Upon completion of this exercise, you should be able to:
- Identify the external part of the ear where compounded formulations are placed.
- Identify common nonaqueous vehicles used in otic formulations.
- Identify common ointment bases used in otic formulations.
The ear has three main sections: the outer ear, the middle ear, and the inner ear. The outer ear contains the external part of the ear as well as the part of the ear canal that leads up to the tympanic membrane. Cerumen (ear wax) is produced in the skin of the ear canal. It serves to lubricate the canal and extrap dust and foreign materials.
The middle ear contains the three ear bones or ossicles: the malleus, incus, and stapes. The middle ear also contains the Eustachian tube.
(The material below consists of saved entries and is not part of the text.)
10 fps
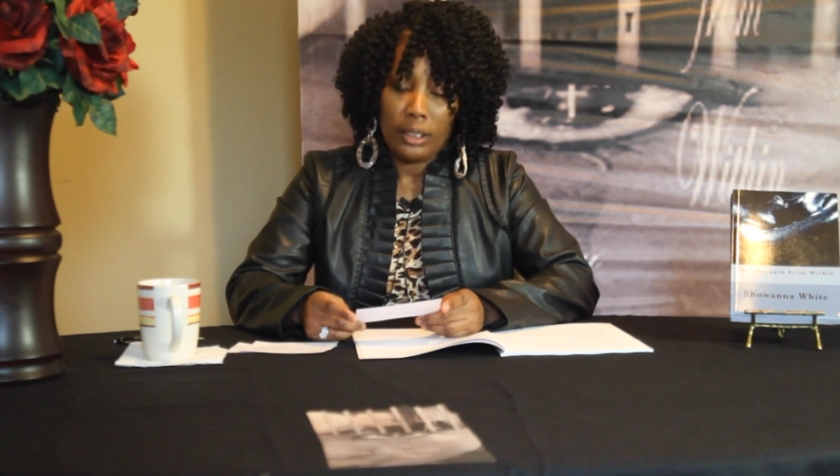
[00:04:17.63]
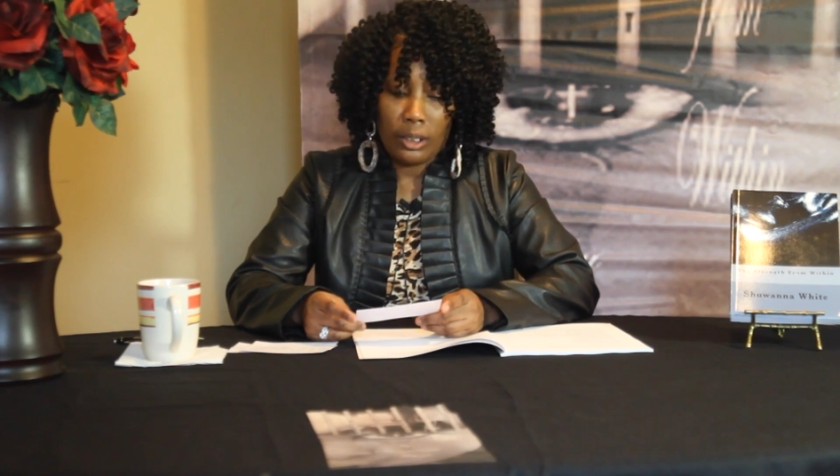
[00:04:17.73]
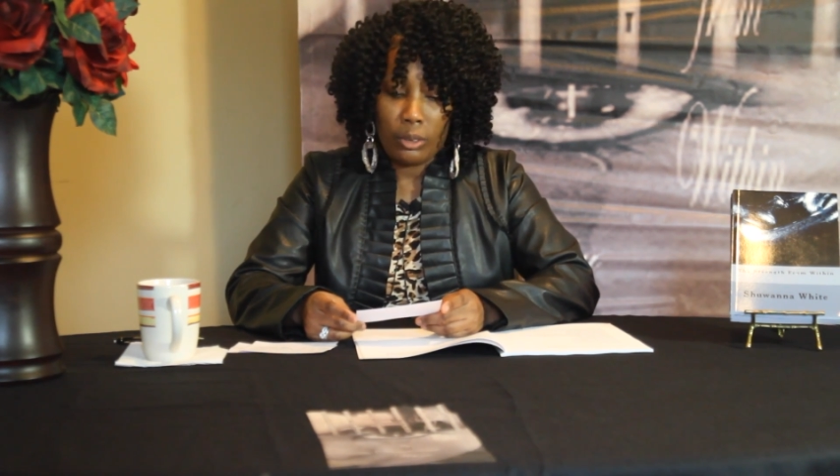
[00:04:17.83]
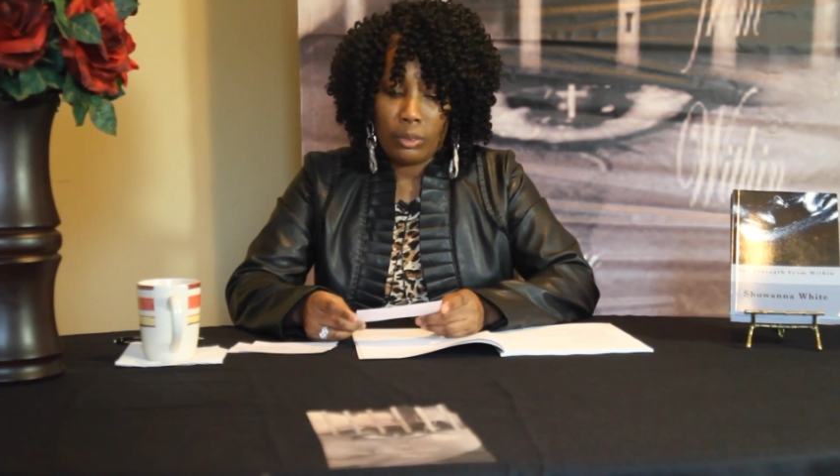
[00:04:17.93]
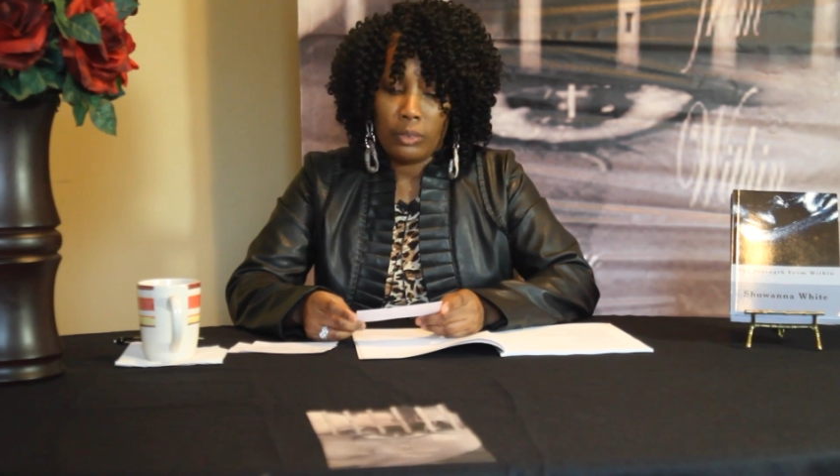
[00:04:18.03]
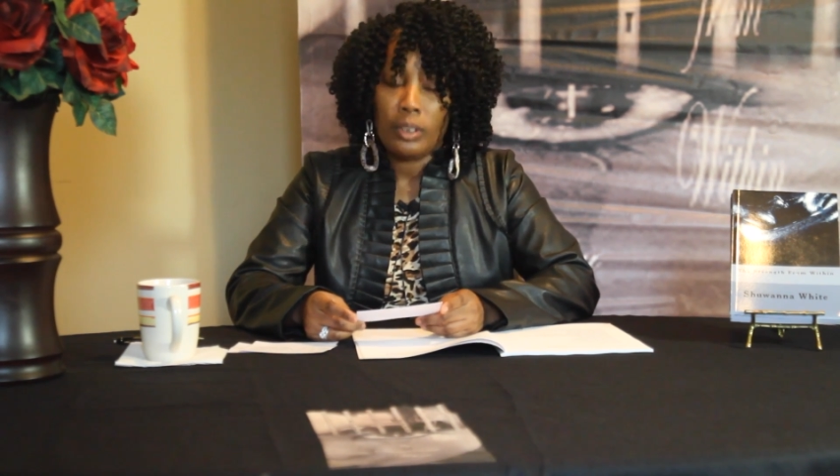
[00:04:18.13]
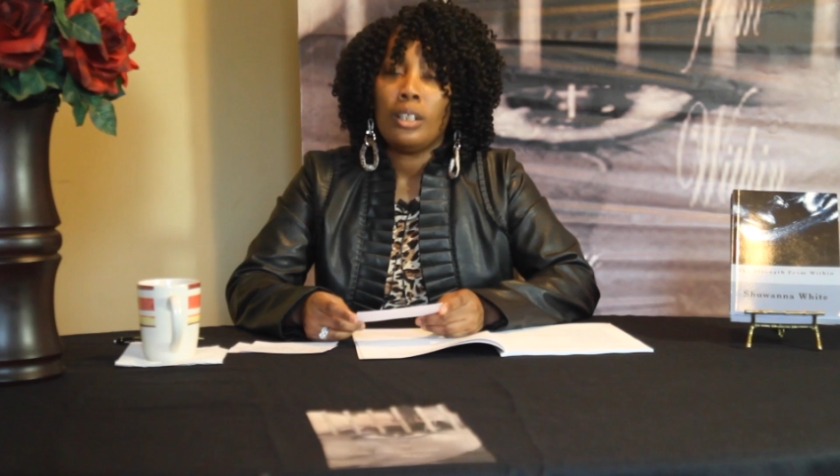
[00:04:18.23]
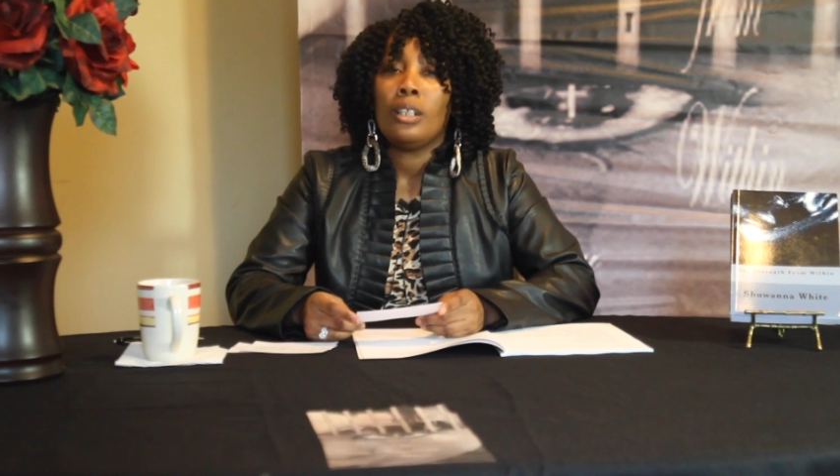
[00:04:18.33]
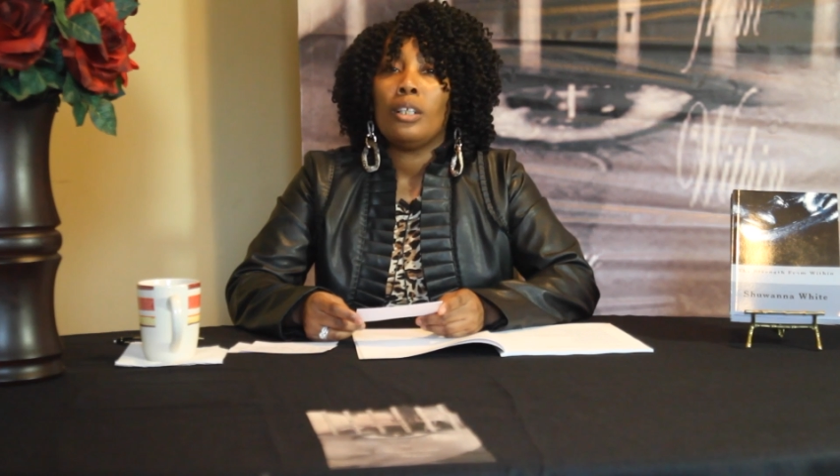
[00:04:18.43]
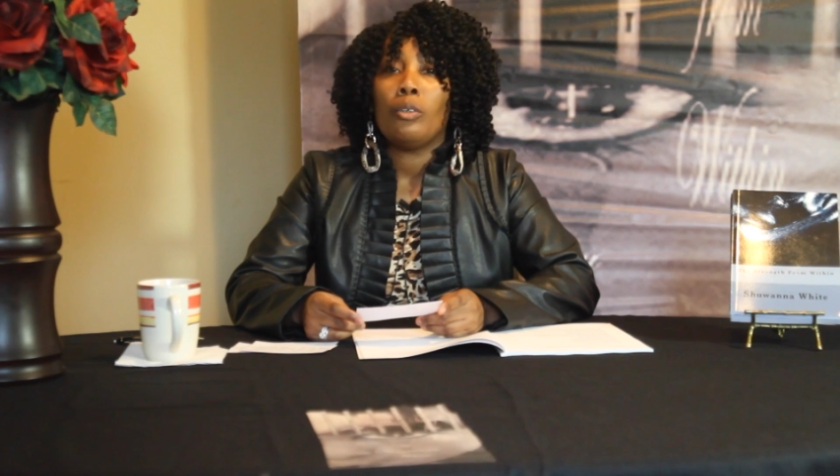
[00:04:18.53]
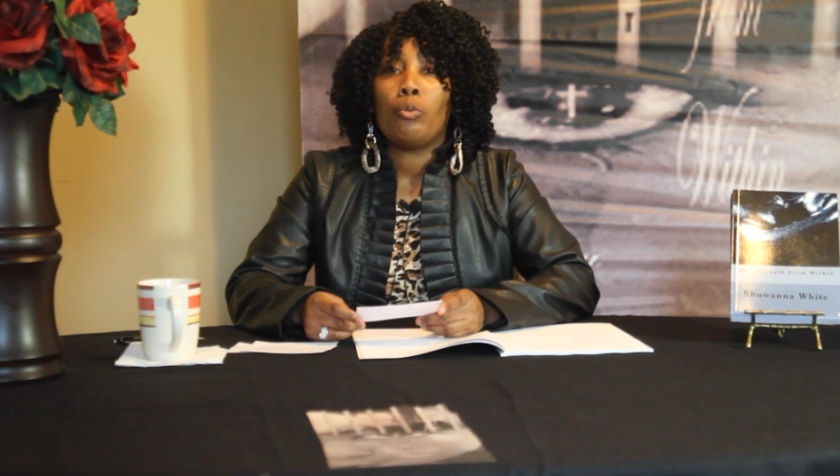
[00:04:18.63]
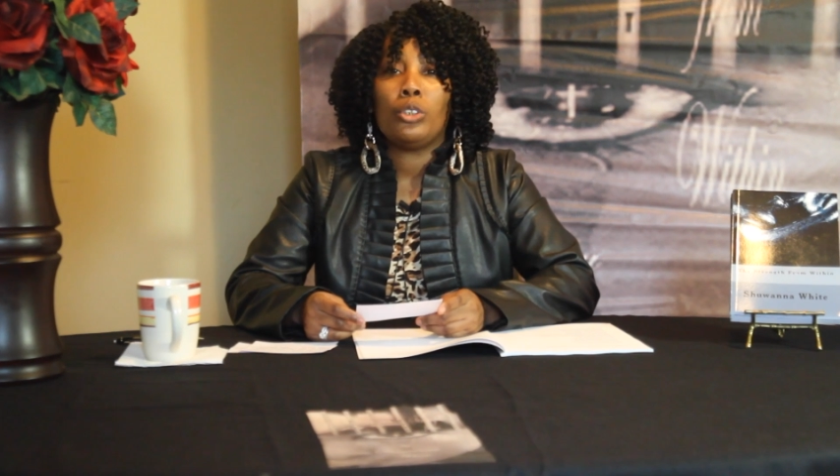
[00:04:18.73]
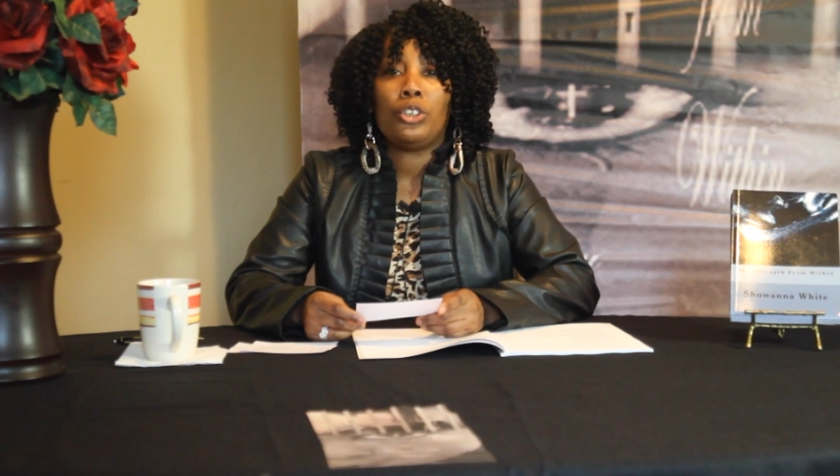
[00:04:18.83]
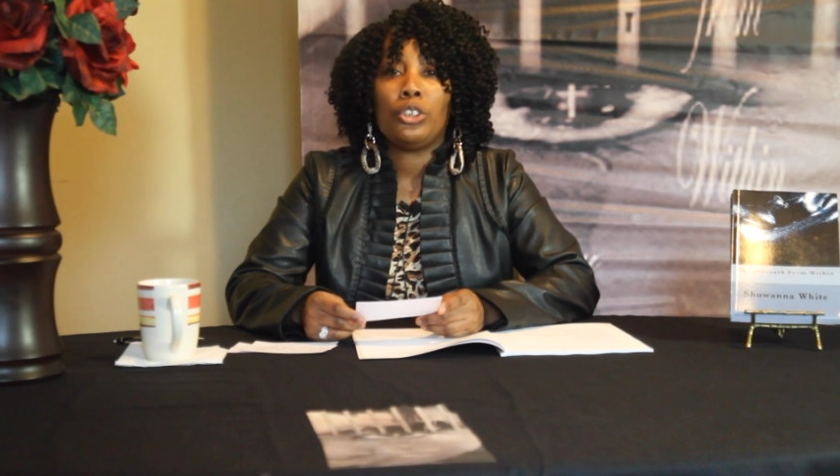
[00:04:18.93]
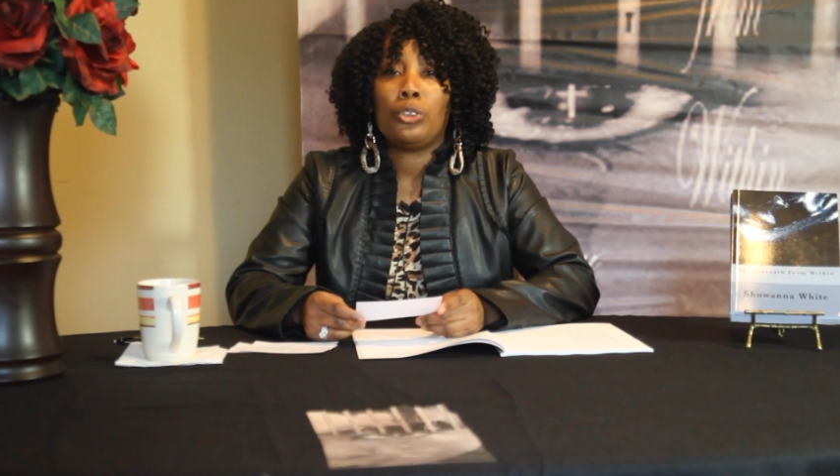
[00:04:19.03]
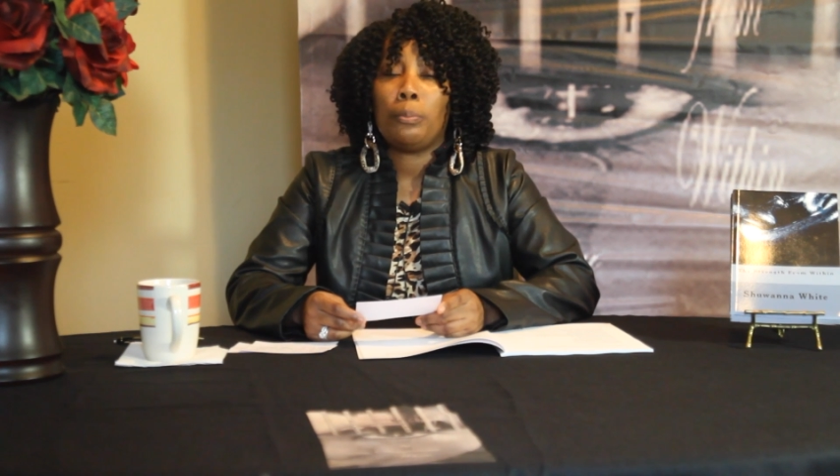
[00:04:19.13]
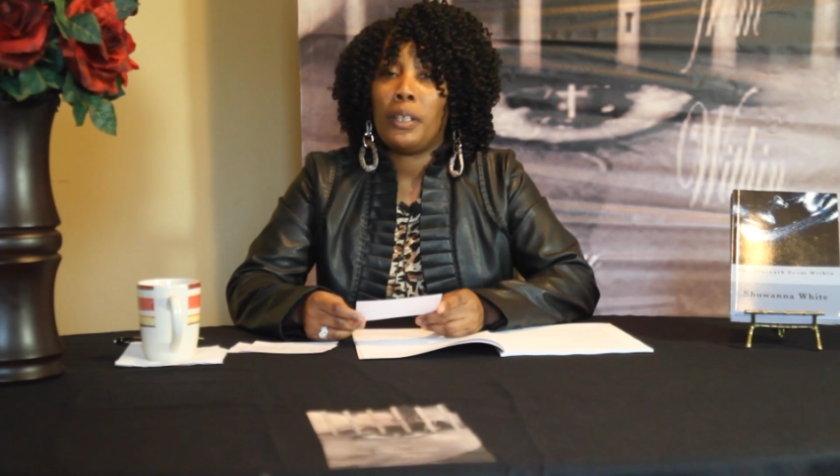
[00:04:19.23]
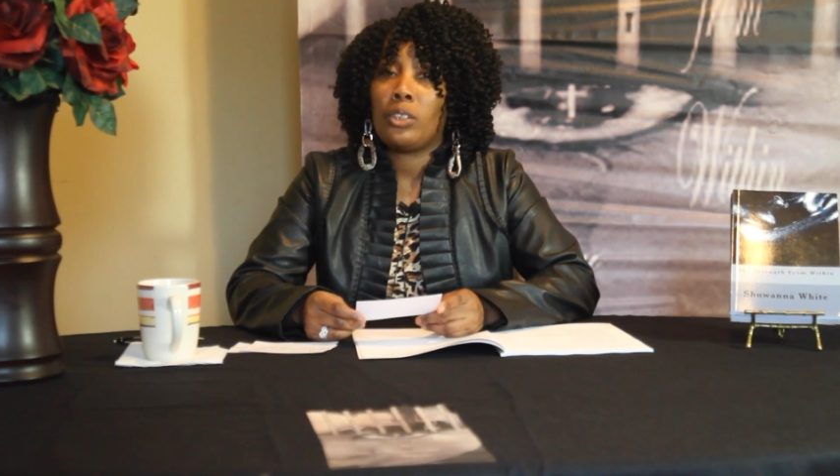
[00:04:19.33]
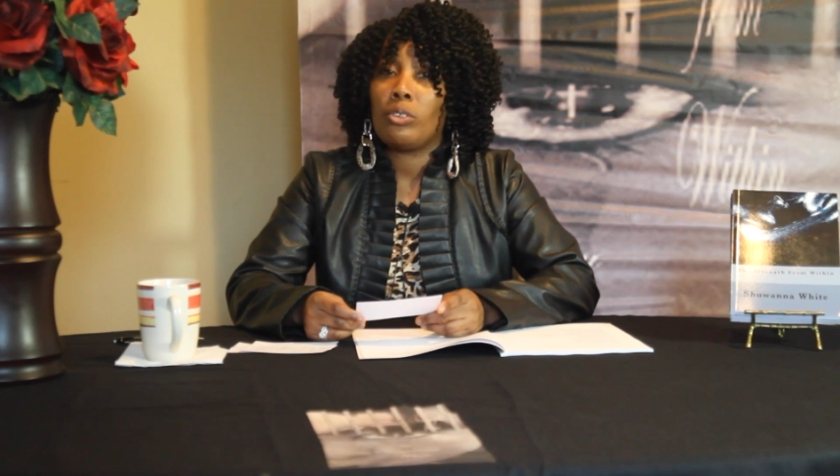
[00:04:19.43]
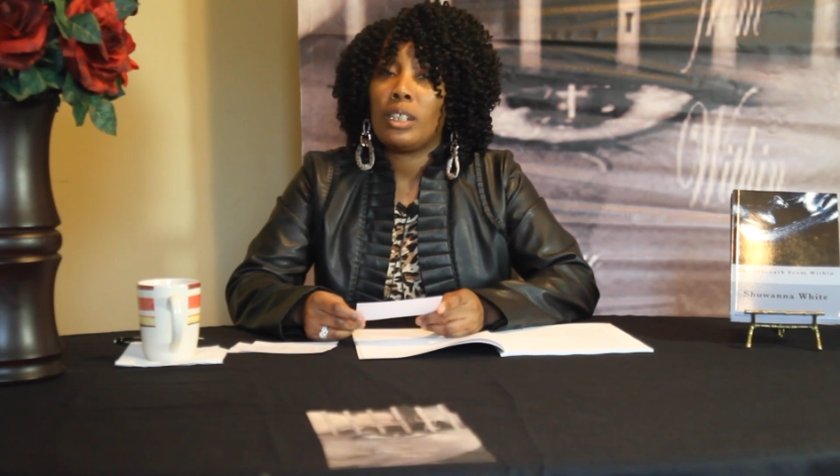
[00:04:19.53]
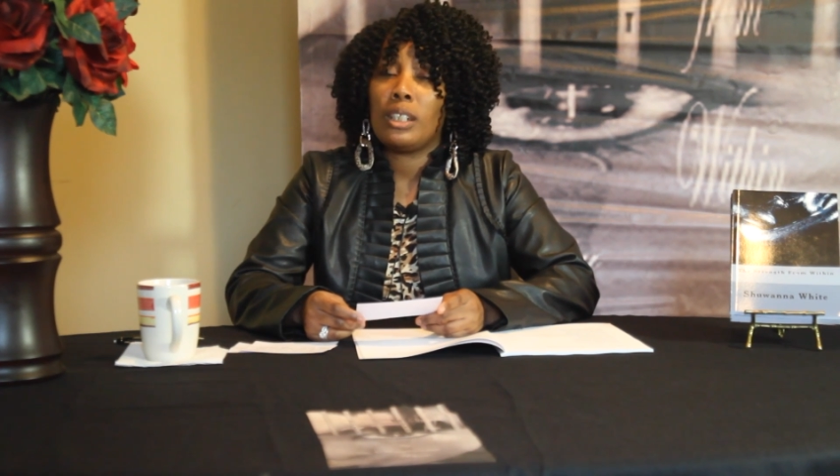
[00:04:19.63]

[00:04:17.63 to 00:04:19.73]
So, should you pick your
The Eustachian tube functions to equalize pressure and allows mucus drainage.
The inner ear contains the cochlea which is the organ of hearing. The inner ear also contains three semi-circular canals and the vestibule which function to maintain balance.
The external auditory canal provides an ideal environment for bacterial growth because it is warm and moist. Otic solutions and suspensions are used to treat infections in the external auditory canal. The solvents are typically glycerin, propylene glycol, vegetable oils (e.g., olive oil), mineral oils, or low molecular weight polyethylene glycols (e.g., PEG 300). These solvents adhere to the canal wall better than water or alcohol.
A formulation for ear wax impaction could contain carbamide peroxide, glycerin, hydrogen peroxide, and olive oil. The carbamide peroxide and hydrogen peroxide contribute a mechanical “bubbling” action that softens and breaks up dried cerumen. These two ingredients also have anti-infective properties.
Glycerin is hygroscopic and absorbs moisture which also helps soften cerumen. Olive oil is a softening agents and keeps the formulation in the ear longer because of its viscosity.
The itching associated with seborrhea, or psoriasis, can be treated with topical corticosteroid formulations. Otic gels and ointments are used in these formulations and they are applied directly to the skin of the ear. Otic ointments typically use petrolatum as the base.
Otic Drop Administration
- Wash your hands with soap and warm water.
- Warm the dropper bottle in your hands. If a suspension, shake well prior to withdrawing medication.
- Draw up a small amount of medication into the medicine dropper.
- Lie on your side so that the affected ear points toward the ceiling.
- Position the tip of the medicine dropper just inside the affected ear canal. Avoid touching the dropper against the ear or anything else. For adults, hold the ear lobe up and back; for children, hold the earlobe down and back.
- Squeeze the directed number of drops into ear canal and allow the drops to run into the ear.
- Remain lying down for 3 to 5 minutes so that the medication has a chance to spread throughout the ear canal; gently massage the area around ear to aid the spreading and distribution of the ear drops in the canal.
- Place a clean cotton pledget just inside ear to prevent leakage of the solution when head is held in an upright position.
- Replace the cap tightly on the bottle.
- Never use ear drops if your eardrum has been damaged.
- Avoid using very hot or very cold ear drops. The medication should be at room temperature or slightly warmer. If necessary, warm the drops by holding the bottle in your hand for a few minutes.
- It may be much easier to have someone else instill ear drops if this is easier for you.